NCSA is sort of a mid-sized conference-- not the massiveness of the MLA or even one of its regional affiliates, but not the small intimacy of the Thomas Hardy Association or the Science Fiction Research Association. It's interdisciplinary and trans-regional as well-- unlike, say, the Victorians Institute, it attracts people doing nineteenth-century studies focusing on all kinds of countries (e.g., America, Britain, Italy, France) and across all kinds of disciplines (literary studies, history, art history, architecture).

That was probably both its strength and its weakness. When panels are arranged right, there's a kind of synergy: one of my colleagues from English was on a panel about performance and race with someone who studies theatre and someone who studies film-- there were neat correspondences and connections with their papers, and interesting questions from architecture-minded folks in the audience!
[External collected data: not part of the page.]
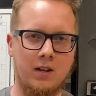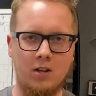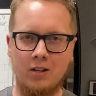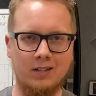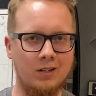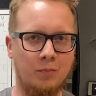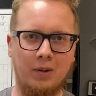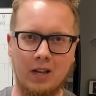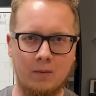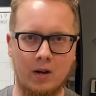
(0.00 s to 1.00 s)
You can still
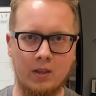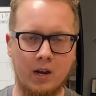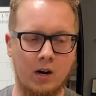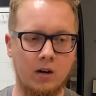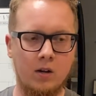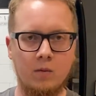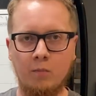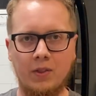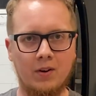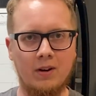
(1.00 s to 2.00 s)
play them on there,
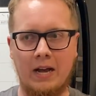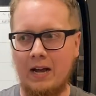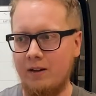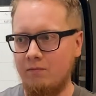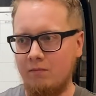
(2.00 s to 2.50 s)
but they're not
Though I enjoyed my co-panelists' presentations, things lined up a little less well there. You had my paper on three science fiction novels (The English Revolution, Marmaduke, Emperor of Europe, and When All Men Starve), a paper on a digital edition of Thomas Carlyle's Sartor Resartus, a paper on fan participation in a YouTube version of a Jane Austen novel, and a paper on a nineteenth-century pastel artist who used proto-photographic techniques. Supposedly these were united by being about technology, but the uses of technology were so varied as to render connections difficult or impossible. What do my future-set books have to do with insights gleaned into Sartor Resartus by thinking about it as hypertext?

People seemed to like my paper, though, and I found my co-presenters' interesting, too. Unfortunately, I went on the second-last session on the last day! So I wasn't able to parlay that into much of anything.

Maybe next year I'll actually go back? I liked it enough to make that worthwhile, I think.